During the 15th Century Indonesia's more than13,000 islands were known to Europeans as the Spice Islands, the source of expensive, exotic flavorings imported by Spanish and Portuguese traders. It has been home to conquerors from China, Portugal, India, Holland and Great Britain. Today only half of Indonesia's islands are inhabited with enough people to make it the fifth most populated country in the world. Indonesia straddles the equator between Malaysia and Australia and is the birthplace of batik (dyed cloth), wayang kulit (shadow plays) and some intriguing cuisines blending the flavors of both the Old and New Worlds.

Chilies and peanuts from the Americas were introduced to the islands by those early traders and have become so important to Indonesian cooking that they almost seem indigenous. Soy sauce and shrimp sauce from China are now integral parts of Indonesian cooking, but the flavor sources are not as important as the way Indonesians have used them to create cuisines all their own.

Sambals (chili-based dishes) and Satés (skewered food) are important here and available from vendors on city streets. Sambals may be a paste, stir-fired meat or vegetable dish, or a sort of spicy relish eaten with other food. The Saté process of marinating meat or seafood, then quickly grilling it over hot charcoals is easy for the cook and very tasty for the diner. They are also excellent ways to spice up summer barbecues.

Indonesia's Sambal Ulek is simply chilies blended with vinegar or tamarind liquid and salt . . . and it is hot! For a basic mixture put 25 coarsely chopped fresh red chilies into an electric blender. Be sure they are clean and remove stems but include the seeds. Add just enough vinegar or tamarind liquid to keep the chilies moving. Start with 1/4 cup liquid then add more in small quantities as needed. Blend the chilies into a thick paste and mix in 2 teaspoons salt. Put the Sambal in a clean covered container and keep refrigerated. Sambal Ulek may be used as part of other recipes or as a condiment with meals. But, please caution diners to start with a small taste before filling their mouths with this fiery treat.

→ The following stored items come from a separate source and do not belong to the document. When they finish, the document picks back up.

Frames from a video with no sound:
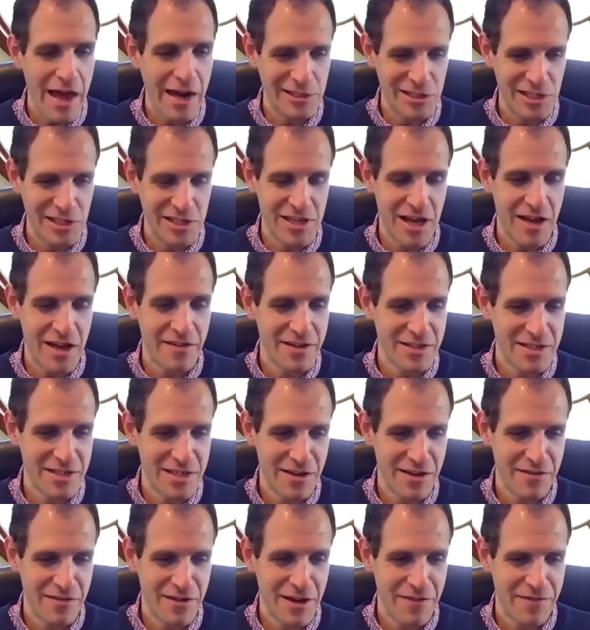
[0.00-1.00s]
It's just obviously
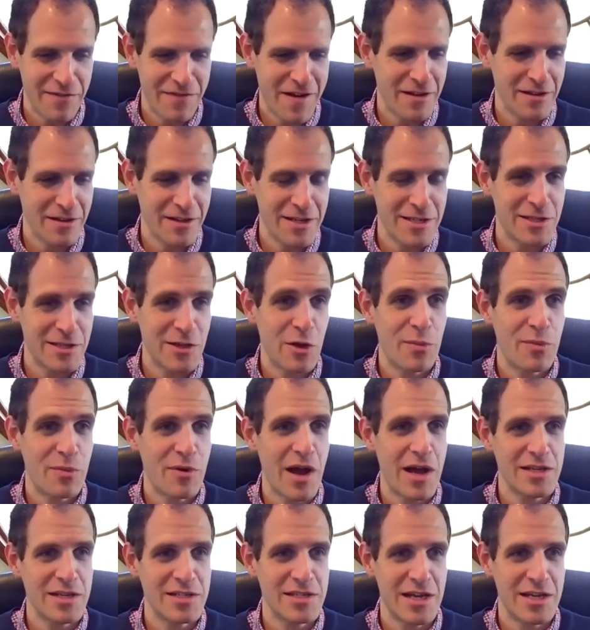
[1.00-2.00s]
a fairly slow
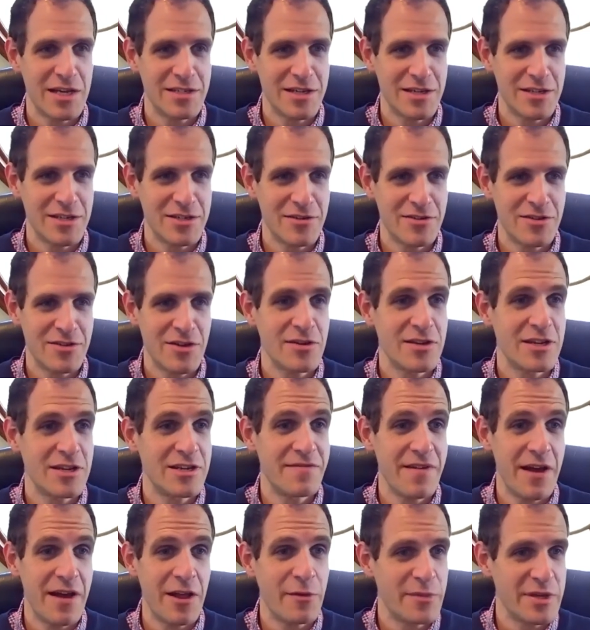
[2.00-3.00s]
process to start to
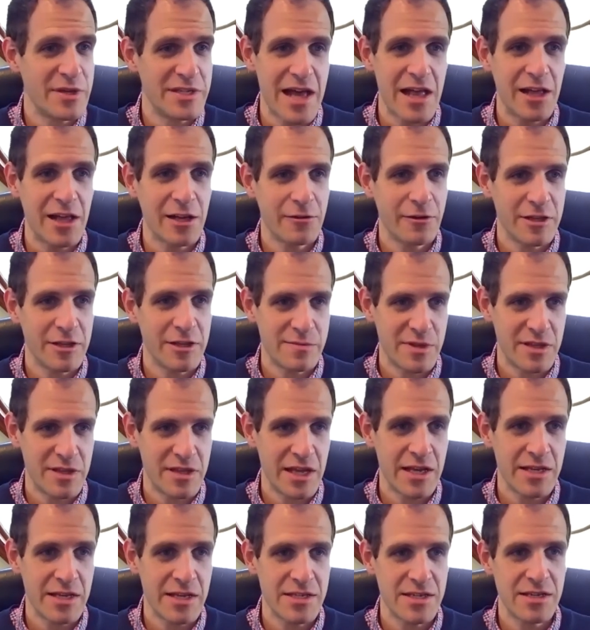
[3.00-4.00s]
develop these algorithms and
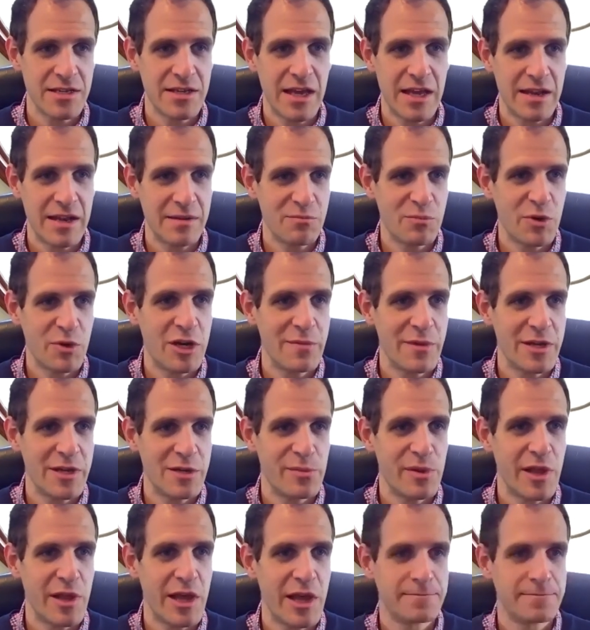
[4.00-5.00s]
things and put them into play.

Use the Sambal Ulek to add some zest to green beans. Simply stir-fry half a pound of fresh, cleaned and trimmed green beans in 1 tablespoon of hot peanut oil for about two minutes. (If the beans are large, diagonally slice into 2" pieces.) Add 1/2 teaspoon of minced garlic, 1/2 teaspoon Sambal Ulek and 1/2 teaspoon salt, then stir-fry another minute. Adjust seasonings to taste. At this point the beans should be tender but crisp and still have their nice green color. Remove from the heat. If you like mix in one small onion that has been finely sliced and serve as a warm side salad with lunch or dinner.

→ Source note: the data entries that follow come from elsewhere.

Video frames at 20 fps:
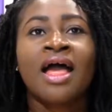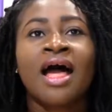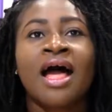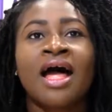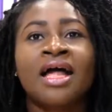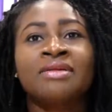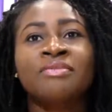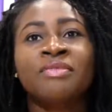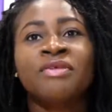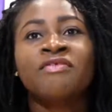
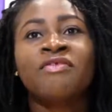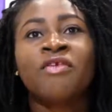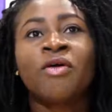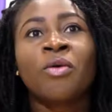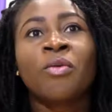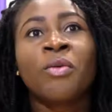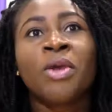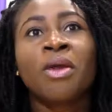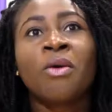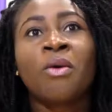And
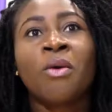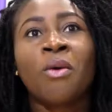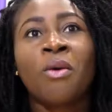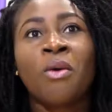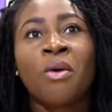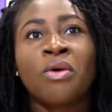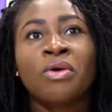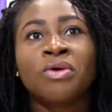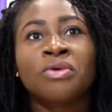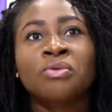before we
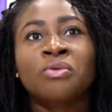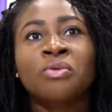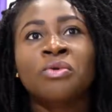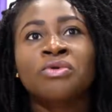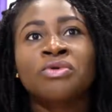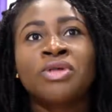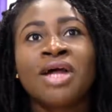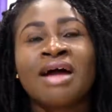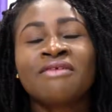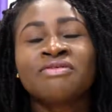go on,
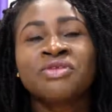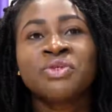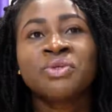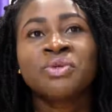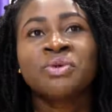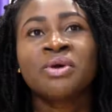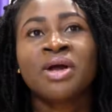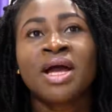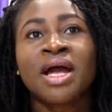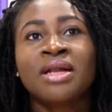we would have to
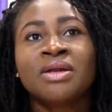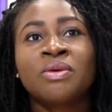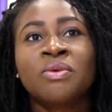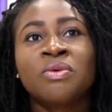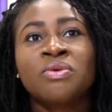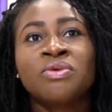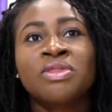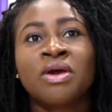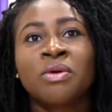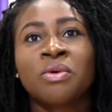look at
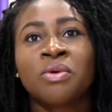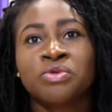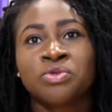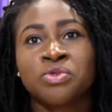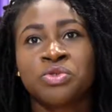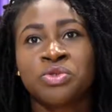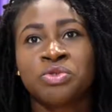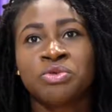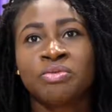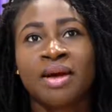who the
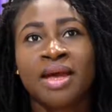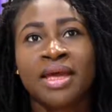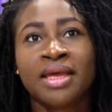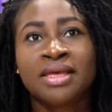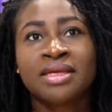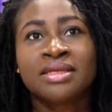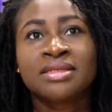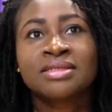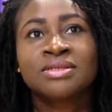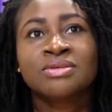consumer
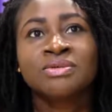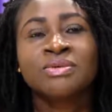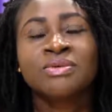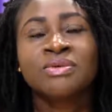is,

My favorite way of using Sambal Ulek is in the marinade for Saté Ayam (Grilled Chicken on Skewers). We first mentioned this recipe several years ago and continue to find it a winner. Despite the large amount of onions, the mixture has a peanut flavor with hints of ginger and lemon and the Sambal gives it a slight ting. The chicken may be boned and cut into bite size pieces that are skewered on bamboo or metal picks. Or you can leave the bone in for more flavor and still spear it on skewers. Or if you want less work leave the chicken in whole serving pieces and eliminate the need for skewers. Any one of these methods works well. Just adjust the cooking time to accommodate larger pieces of meat. Serve the chicken and warm sauce with hot, fluffy rice and the green bean Sambal on the side for a truly tasty summer barbecue.

Saté Ayam
The following marinade is enough for 11/2 pounds of chicken ­ white meat, dark meat or a combination of both. Leave in serving pieces or cut into bite size pieces with or without the bone. To make the marinade place in an electric blender 2 chopped medium onions, 1/2 teaspoon (or more) Sambal Ulek (or 2 chopped red chilies without seeds), 3 teaspoons grated fresh ginger, 1 teaspoon salt, 2 tablespoons of each of the following: lemon juice, light soy sauce, and dark soy sauce. Blend until smooth. Pour into a bowl and blend in 2 tablespoons palm sugar or brown sugar and 2 tablespoons sesame oil (the roasted sesame oil used in China). Remove half of the marinade and set aside. Add chicken pieces to remaining marinade and coat thoroughly. Cover and marinate for at least 1 hour and up to 12 hours in the refrigerator. (For longer marinating times turn the chicken occasionally to evenly distribute the marinade.) While the charcoal grill is heating make the sauce. Pour reserved marinade into a saucepan and mix in 1/2 cup thick coconut milk. Simmer over low heat until smooth and thickened, stirring constantly. Serve sauce warm in a small bowl. When the coals are covered with white ash, grill chicken pieces or skewered chicken about 8 minutes on each side or until done. Brush with extra oil during grilling. This chicken is also a great leftover served cold, at room temperature or as a topping for a Caesar or rice noodle salad.